# Document Creation for NLP Tasks
This notebook loads the Google reviews data and creates two distinct documents for each review:
1. **Review Document:** The raw text of the customer review.
2. **Business Document:** A concatenation of the business name, category, and description.

In [1]:
import pandas as pd

## 1. Load the data

In [3]:
df = pd.read_csv('/Users/yumin/Documents/GitHub/TikTok-TechJam-2025/data_gpt_labeler/final_data_labeled_1.csv')

In [4]:
df.head()

Unnamed: 0.1,Unnamed: 0,rating,text,business_name,business_category,business_description,_id,policy_label
0,0,5,My husband took me here for my birthday! The ...,Buona Sera,"['Italian restaurant', 'Restaurant']",Casual trattoria serving familiar Italian entr...,1.089786951023629e+20_1507964592497,1
1,1,4,was a great place. Now closed. Too bad. We'll...,Buona Sera,"['Italian restaurant', 'Restaurant']",Casual trattoria serving familiar Italian entr...,1.124085651879834e+20_1519880201044,1
2,2,5,"cozy, great food. love how you can sign your b...",Buona Sera,"['Italian restaurant', 'Restaurant']",Casual trattoria serving familiar Italian entr...,1.1571615809204435e+20_1490033397528,1
3,3,4,"Not your average little Italian joint, don't e...",Buona Sera,"['Italian restaurant', 'Restaurant']",Casual trattoria serving familiar Italian entr...,1.181306411818766e+20_1511165172600,1
4,4,3,Service was great and the mozzarella fritta an...,Buona Sera,"['Italian restaurant', 'Restaurant']",Casual trattoria serving familiar Italian entr...,1.1430211684992369e+20_1505179108178,1


## 2. Create Review and Business Documents

In [5]:
df['review_document'] = df['text'].astype(str)
df['business_document'] = df['business_name'].fillna('') + ' ' + df['business_category'].fillna('') + ' ' + df['business_description'].fillna('')
df[['review_document', 'business_document']].head()

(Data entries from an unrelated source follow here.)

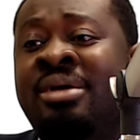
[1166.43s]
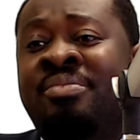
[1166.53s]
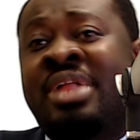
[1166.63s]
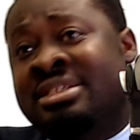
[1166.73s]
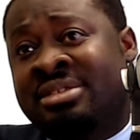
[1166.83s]

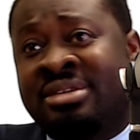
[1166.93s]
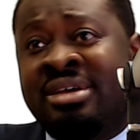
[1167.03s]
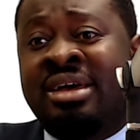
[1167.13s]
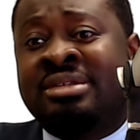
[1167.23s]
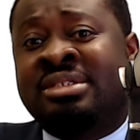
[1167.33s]
as
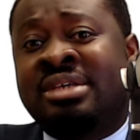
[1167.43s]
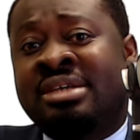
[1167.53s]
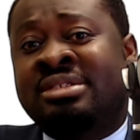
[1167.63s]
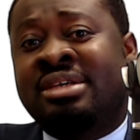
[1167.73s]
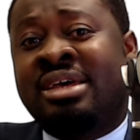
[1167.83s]

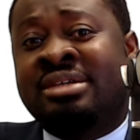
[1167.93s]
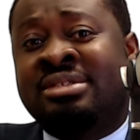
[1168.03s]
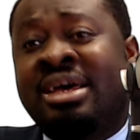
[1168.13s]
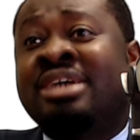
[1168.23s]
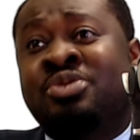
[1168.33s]

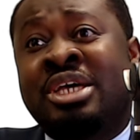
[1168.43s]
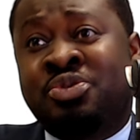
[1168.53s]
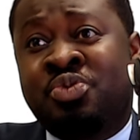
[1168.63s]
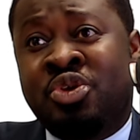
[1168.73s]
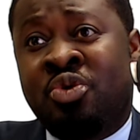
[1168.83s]

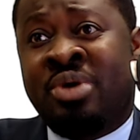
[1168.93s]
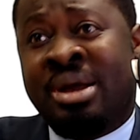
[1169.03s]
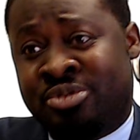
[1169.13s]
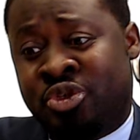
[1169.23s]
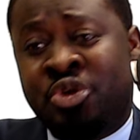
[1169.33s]
we know, I'm
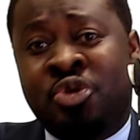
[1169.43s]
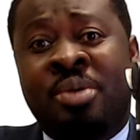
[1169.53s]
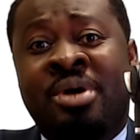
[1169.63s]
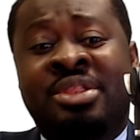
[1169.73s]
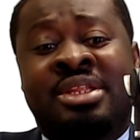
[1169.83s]
sure you know
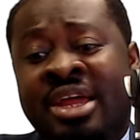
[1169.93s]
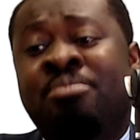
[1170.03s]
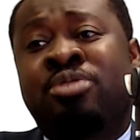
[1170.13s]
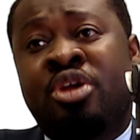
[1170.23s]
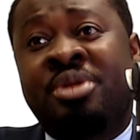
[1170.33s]
about that, there are
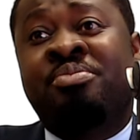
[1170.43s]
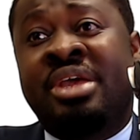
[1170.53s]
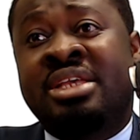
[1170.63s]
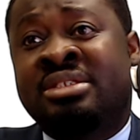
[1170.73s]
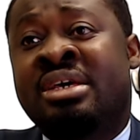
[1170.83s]
employment
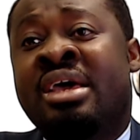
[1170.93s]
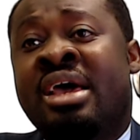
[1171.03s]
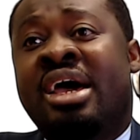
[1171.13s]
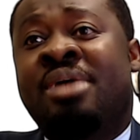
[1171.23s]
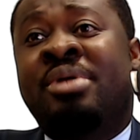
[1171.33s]
based
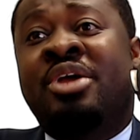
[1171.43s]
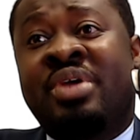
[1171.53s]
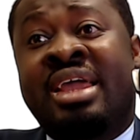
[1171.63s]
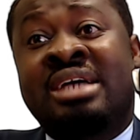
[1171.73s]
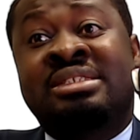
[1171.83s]
green
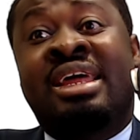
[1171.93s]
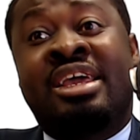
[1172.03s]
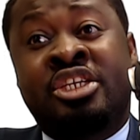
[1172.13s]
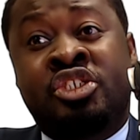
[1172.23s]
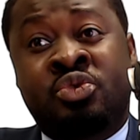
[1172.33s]
cards that are
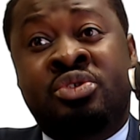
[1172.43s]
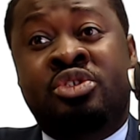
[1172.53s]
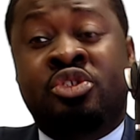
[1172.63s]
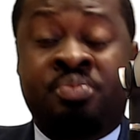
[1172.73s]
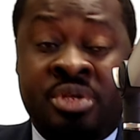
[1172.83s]
issued
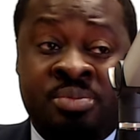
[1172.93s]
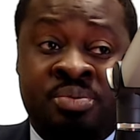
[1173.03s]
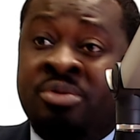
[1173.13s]
to people.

Unnamed: 0,review_document,business_document
0,My husband took me here for my birthday! The ...,"Buona Sera ['Italian restaurant', 'Restaurant'..."
1,was a great place. Now closed. Too bad. We'll...,"Buona Sera ['Italian restaurant', 'Restaurant'..."
2,"cozy, great food. love how you can sign your b...","Buona Sera ['Italian restaurant', 'Restaurant'..."
3,"Not your average little Italian joint, don't e...","Buona Sera ['Italian restaurant', 'Restaurant'..."
4,Service was great and the mozzarella fritta an...,"Buona Sera ['Italian restaurant', 'Restaurant'..."

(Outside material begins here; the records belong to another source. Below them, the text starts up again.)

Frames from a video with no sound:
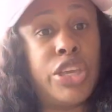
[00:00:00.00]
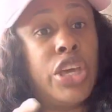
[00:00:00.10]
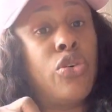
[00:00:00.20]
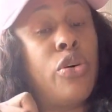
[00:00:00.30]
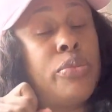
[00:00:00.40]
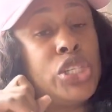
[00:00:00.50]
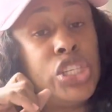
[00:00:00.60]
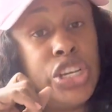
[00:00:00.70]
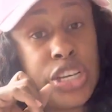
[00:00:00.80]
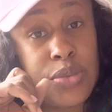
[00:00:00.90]
how
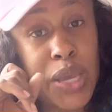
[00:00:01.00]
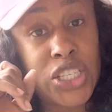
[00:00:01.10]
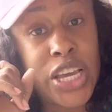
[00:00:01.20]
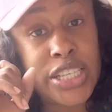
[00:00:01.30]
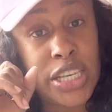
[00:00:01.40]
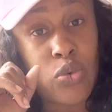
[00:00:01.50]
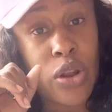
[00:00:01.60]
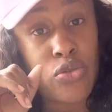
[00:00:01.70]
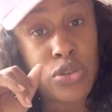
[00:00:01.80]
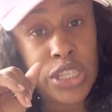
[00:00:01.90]
much years me I try to set
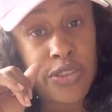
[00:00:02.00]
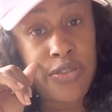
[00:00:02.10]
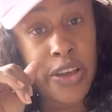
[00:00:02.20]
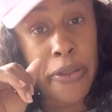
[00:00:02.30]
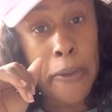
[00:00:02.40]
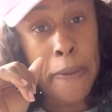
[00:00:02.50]
one routine for?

## 3. Display a single example

In [6]:
print('Review Document:')
print(df['review_document'].iloc[0])
print('---')
print('Business Document:')
print(df['business_document'].iloc[0])

Review Document:
My husband took me here for my birthday!  The best meal we have had here! The food is fresh and delicious!  They have a large selection of wine. It's is a very peaceful,  romantic setting.  I loved it. We will definitely come back!
---
Business Document:
Buona Sera ['Italian restaurant', 'Restaurant'] Casual trattoria serving familiar Italian entrees in a family-friendly setting with funky decor.


## 4. Create the Corpus

In [7]:
corpus = []
for index, row in df.iterrows():
    corpus.append(row['review_document'])     
    corpus.append(row['business_document']) 
print(f'Total number of documents in the corpus: {len(corpus)}')
print('---')
print('First 4 documents in the corpus:')
for doc in corpus[:4]:
    print(doc)    
print('---')

Total number of documents in the corpus: 20000
---
First 4 documents in the corpus:
My husband took me here for my birthday!  The best meal we have had here! The food is fresh and delicious!  They have a large selection of wine. It's is a very peaceful,  romantic setting.  I loved it. We will definitely come back!
Buona Sera ['Italian restaurant', 'Restaurant'] Casual trattoria serving familiar Italian entrees in a family-friendly setting with funky decor.
was a great place.  Now closed. Too bad. We'll miss having comfort food from Buona Seras
Buona Sera ['Italian restaurant', 'Restaurant'] Casual trattoria serving familiar Italian entrees in a family-friendly setting with funky decor.
---


## 5. Preprocess Corpus for LDA

In [8]:
import nltk 
from nltk.tokenize import word_tokenize 
from nltk.corpus import stopwords 
from nltk.stem import WordNetLemmatizer

nltk.download('punkt')
nltk.download('stopwords')
nltk.download('wordnet')

stop_words = set(stopwords.words('english'))
lemmatizer = WordNetLemmatizer()
def preprocess_text(text):    
    tokens = word_tokenize(text.lower())    
    return [lemmatizer.lemmatize(w) for w in tokens if w.isalpha() and w not in stop_words]
processed_corpus = [preprocess_text(doc) for doc in corpus]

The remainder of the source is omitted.